→ What this task involves: When copying the listing below, skip every picture and repeat exactly the lines from the first one through the line that contains "[00:02:47.43 to 00:02:47.73]".

→ Records for this exercise:
= = =

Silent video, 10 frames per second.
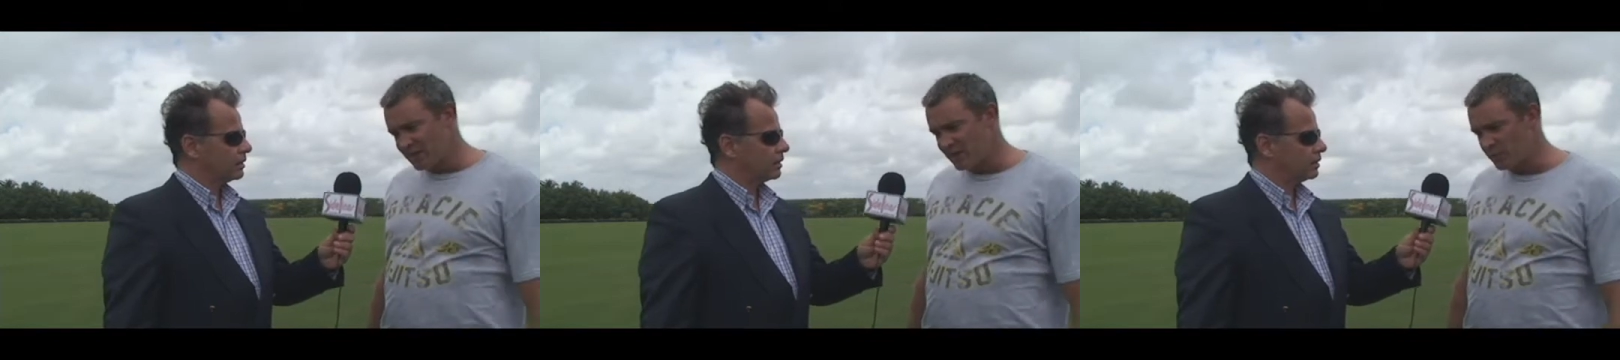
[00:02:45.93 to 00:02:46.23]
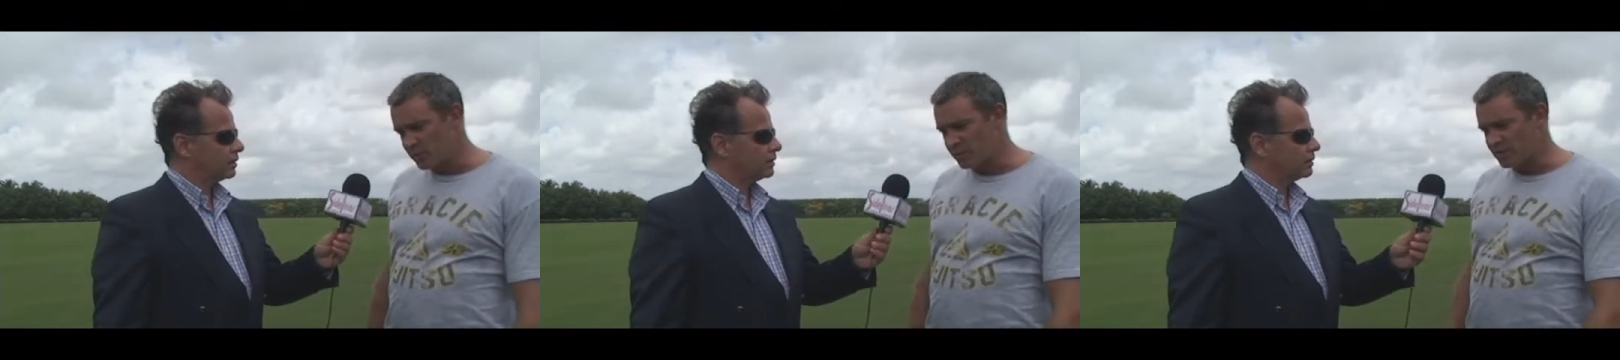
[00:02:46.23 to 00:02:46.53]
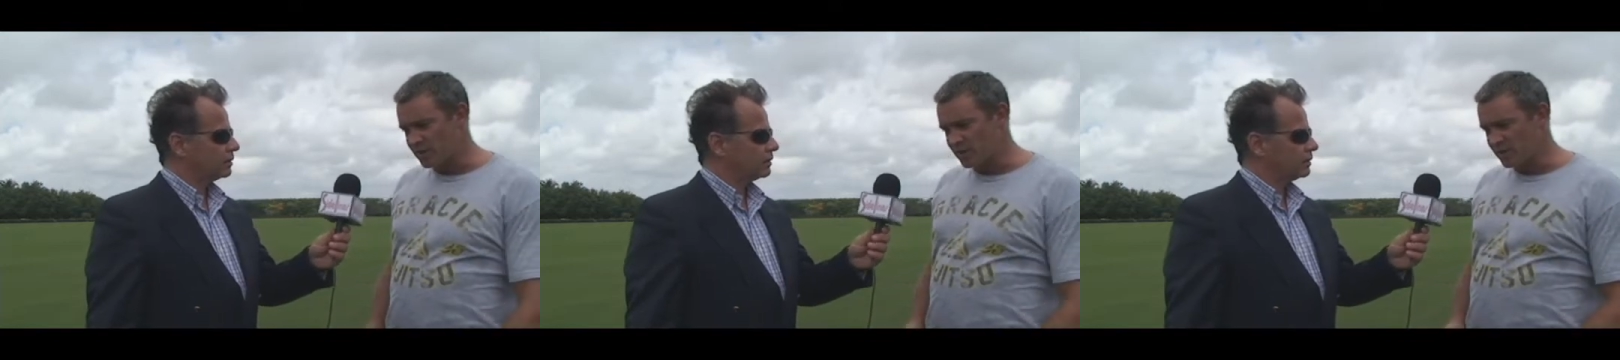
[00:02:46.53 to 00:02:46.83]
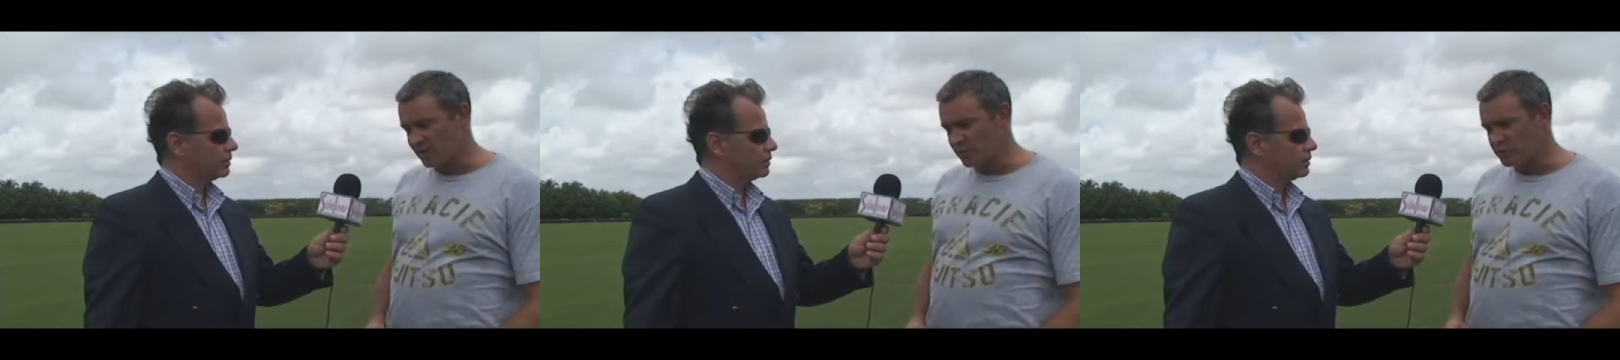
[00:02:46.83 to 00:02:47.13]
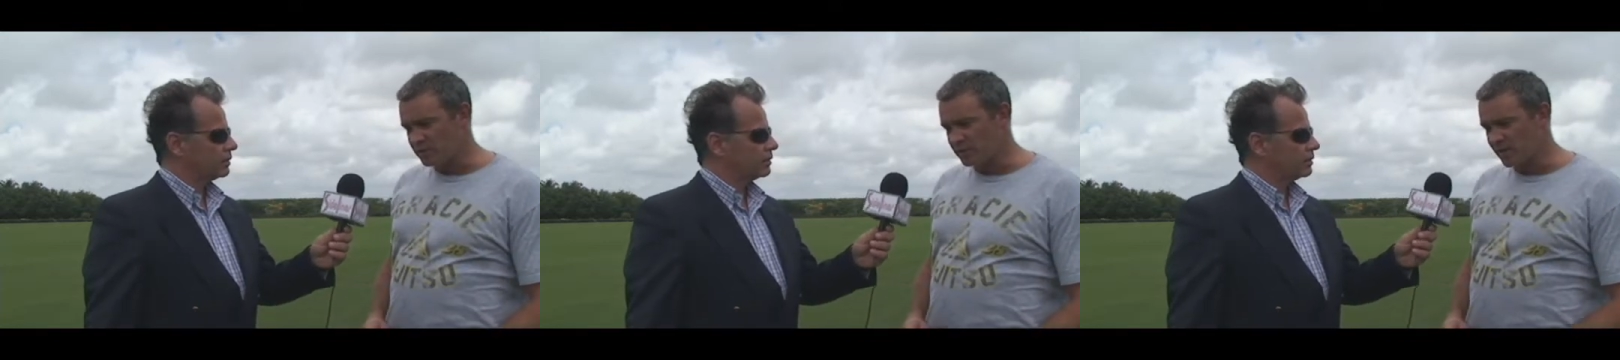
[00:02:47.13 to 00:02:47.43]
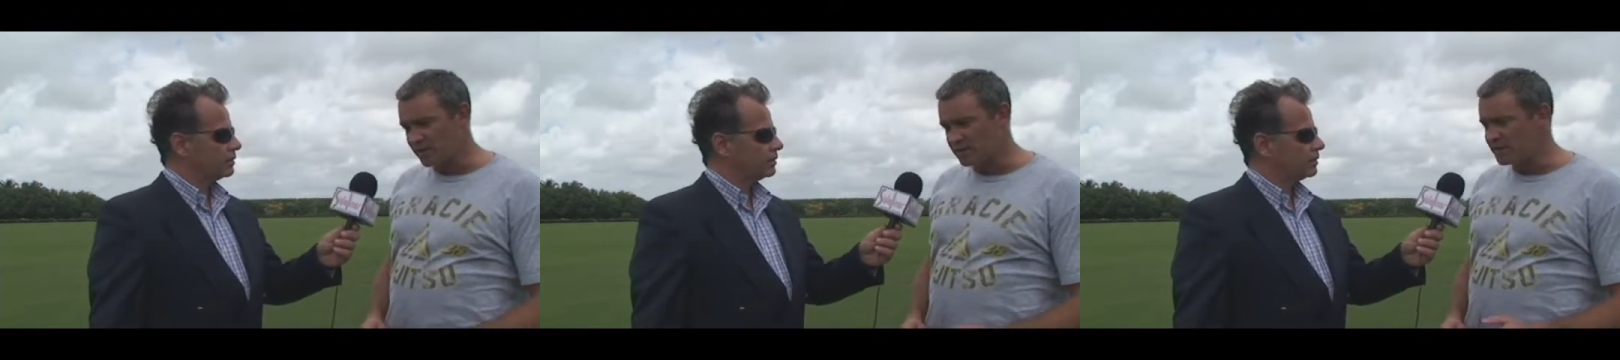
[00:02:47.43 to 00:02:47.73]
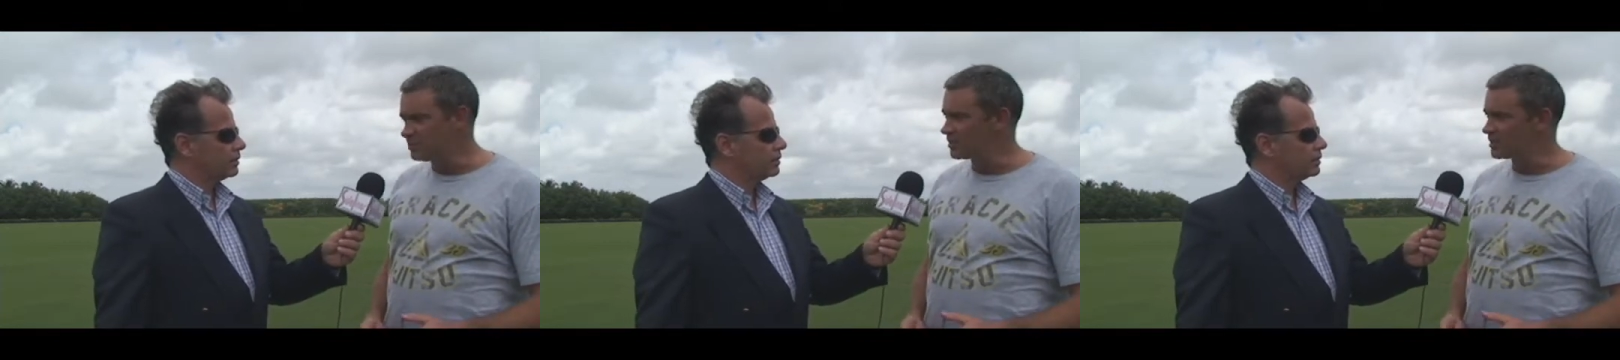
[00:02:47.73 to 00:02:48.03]
Speaker 1: it was uh, I was building out a
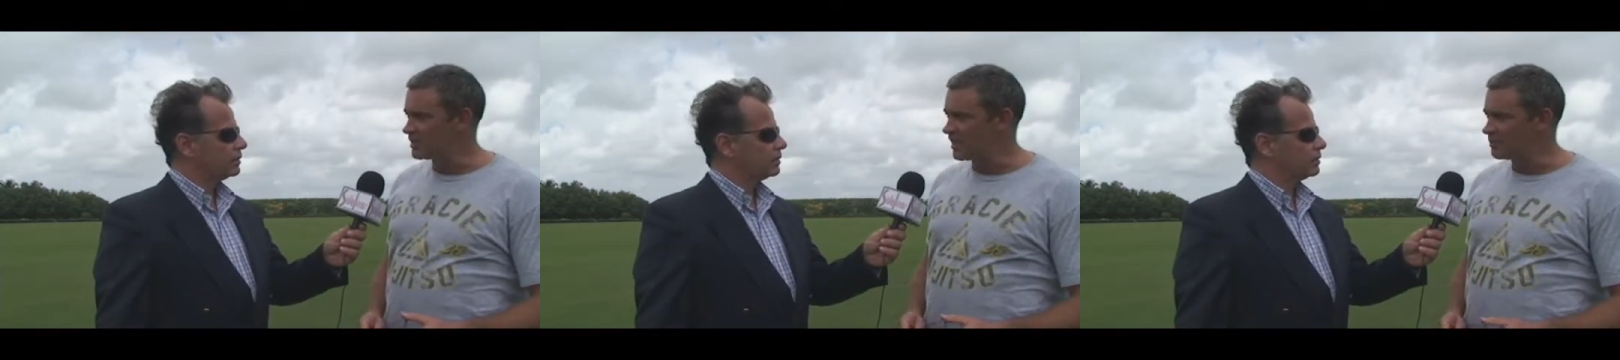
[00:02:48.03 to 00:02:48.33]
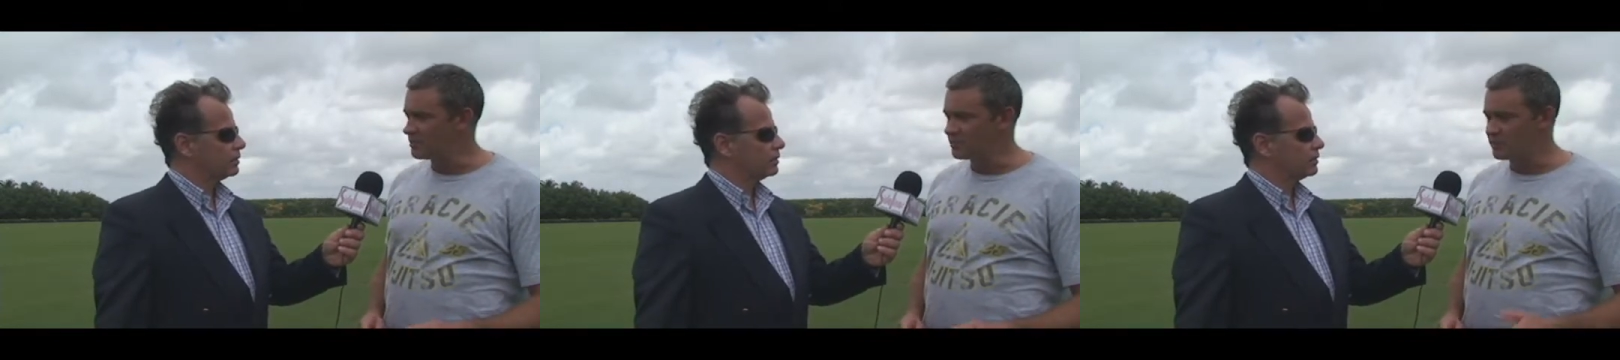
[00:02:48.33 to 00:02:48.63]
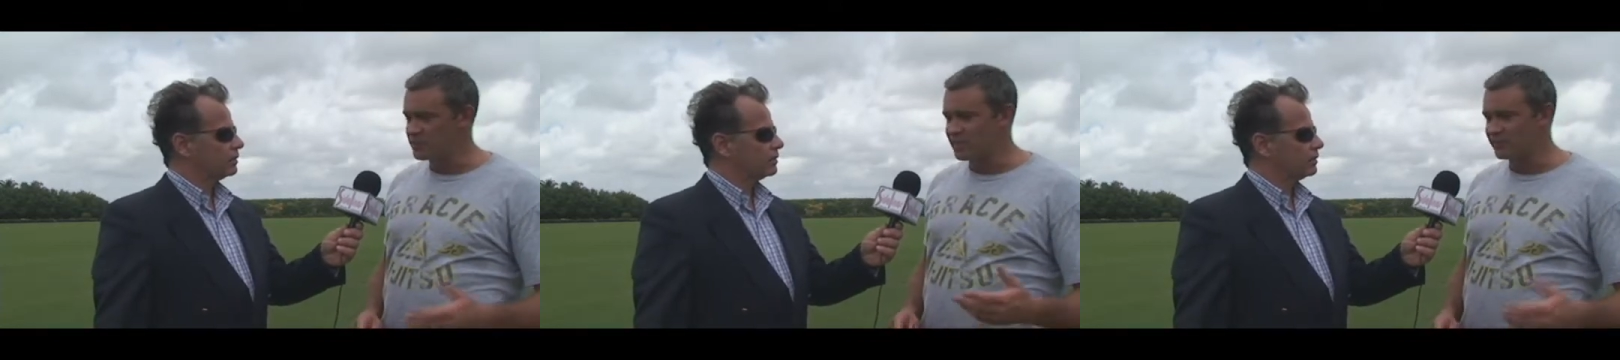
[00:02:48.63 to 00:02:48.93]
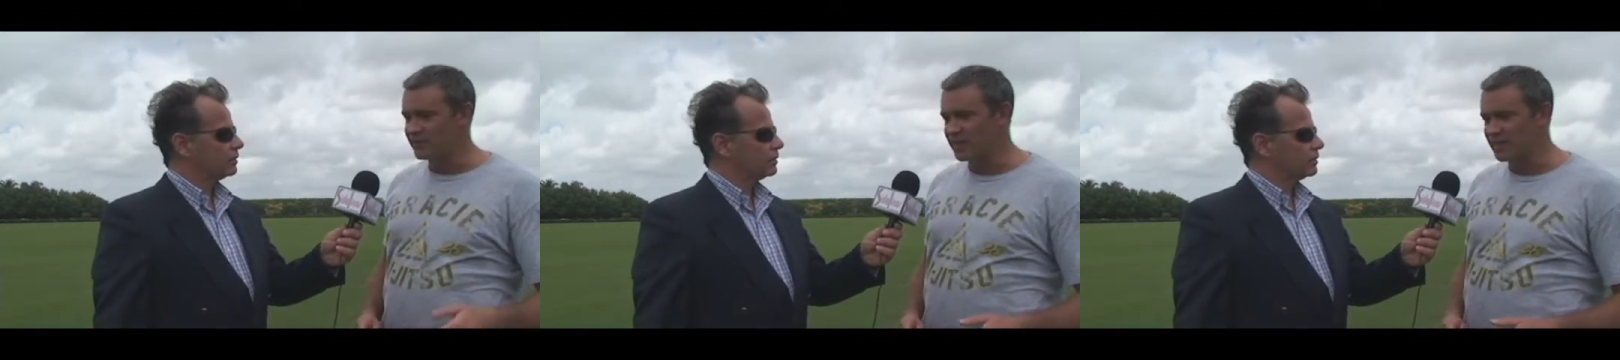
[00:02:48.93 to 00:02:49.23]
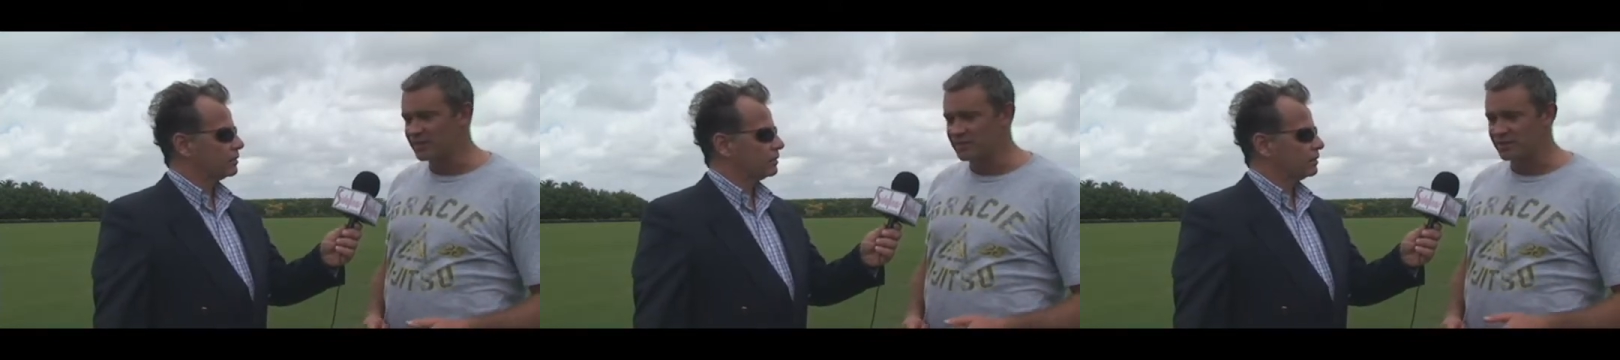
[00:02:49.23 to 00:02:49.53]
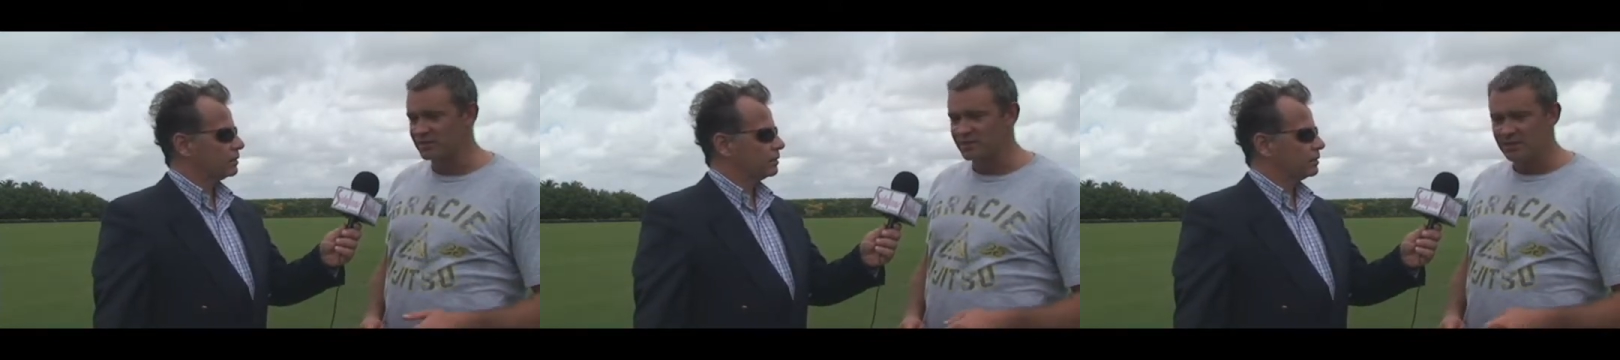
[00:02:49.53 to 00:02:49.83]
team at the time, and there was seven guys, and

= = =

→ Task response:
Silent video, 10 frames per second.
[00:02:45.93 to 00:02:46.23]
[00:02:46.23 to 00:02:46.53]
[00:02:46.53 to 00:02:46.83]
[00:02:46.83 to 00:02:47.13]
[00:02:47.13 to 00:02:47.43]
[00:02:47.43 to 00:02:47.73]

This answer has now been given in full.